■ WORK TO BE COMPLETED: Repeat exactly, and only, the lines of the entries below from the one with "[0:00.20-0:00.40]" through the one with "Transcript: At Iowa", both ends included.
--- START ---
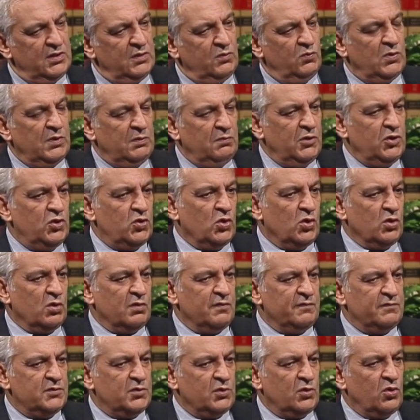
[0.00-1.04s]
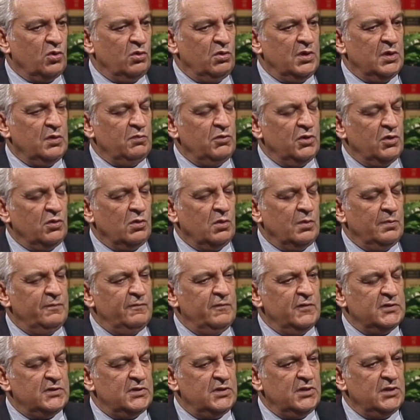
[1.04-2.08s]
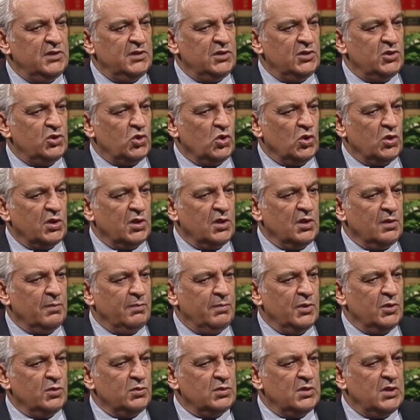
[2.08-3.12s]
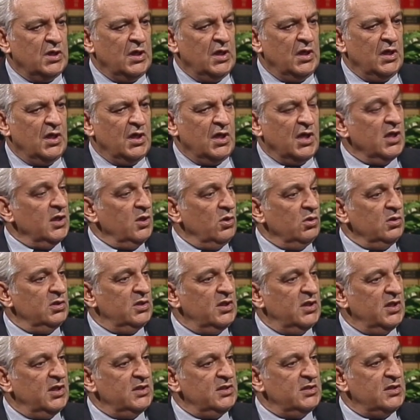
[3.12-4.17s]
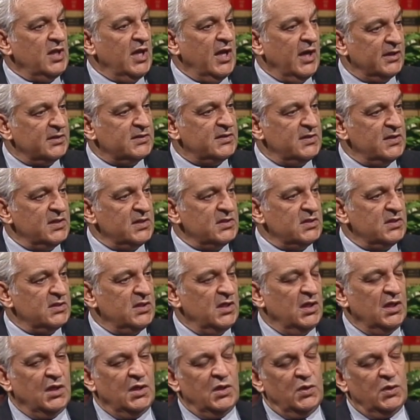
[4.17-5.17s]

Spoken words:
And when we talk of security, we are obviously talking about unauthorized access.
--- END ---
--- START ---
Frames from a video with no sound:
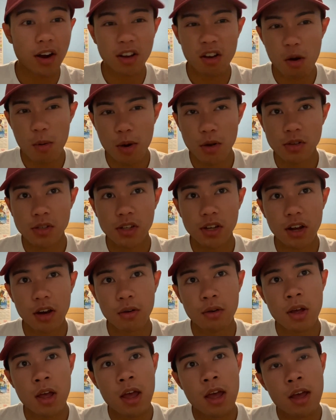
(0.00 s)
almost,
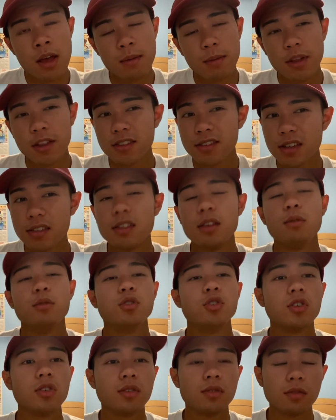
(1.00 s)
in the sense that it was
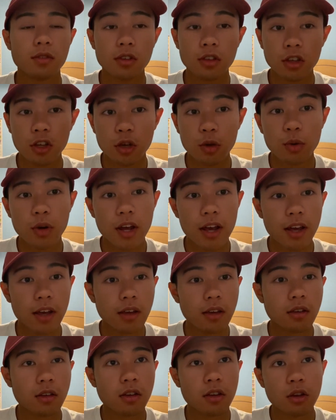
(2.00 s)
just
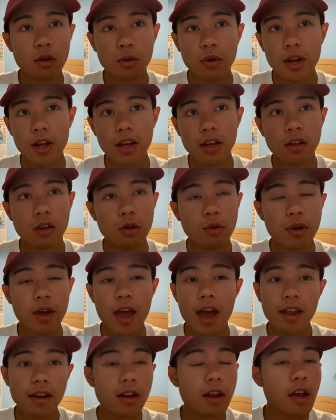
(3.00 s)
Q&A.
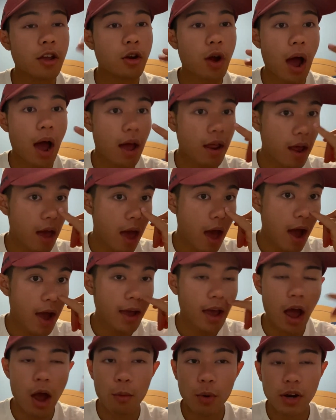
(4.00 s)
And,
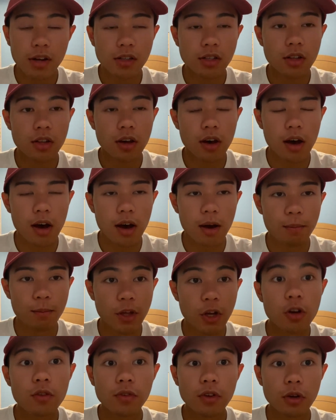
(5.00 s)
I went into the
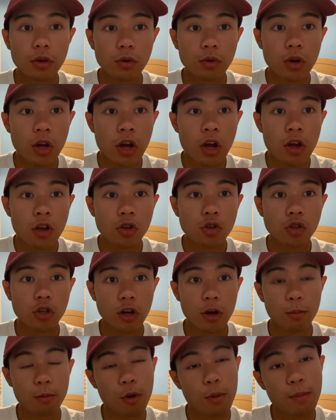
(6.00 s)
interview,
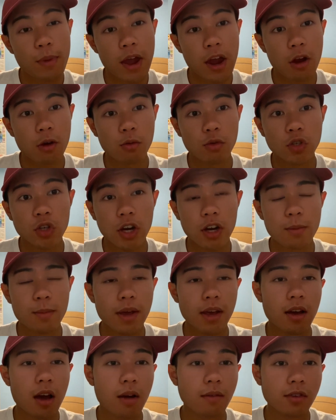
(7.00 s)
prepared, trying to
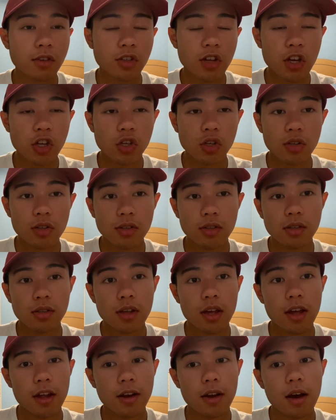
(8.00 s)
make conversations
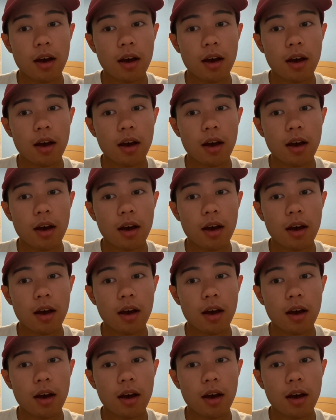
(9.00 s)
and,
--- END ---
--- START ---
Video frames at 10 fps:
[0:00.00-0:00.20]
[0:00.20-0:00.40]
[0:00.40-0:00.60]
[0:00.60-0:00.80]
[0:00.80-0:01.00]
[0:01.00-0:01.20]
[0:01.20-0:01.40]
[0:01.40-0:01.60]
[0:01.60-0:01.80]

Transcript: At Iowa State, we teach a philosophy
--- END ---
■ FINISHED TASK:
[0:00.20-0:00.40]
[0:00.40-0:00.60]
[0:00.60-0:00.80]
[0:00.80-0:01.00]
[0:01.00-0:01.20]
[0:01.20-0:01.40]
[0:01.40-0:01.60]
[0:01.60-0:01.80]

Transcript: At Iowa State, we teach a philosophy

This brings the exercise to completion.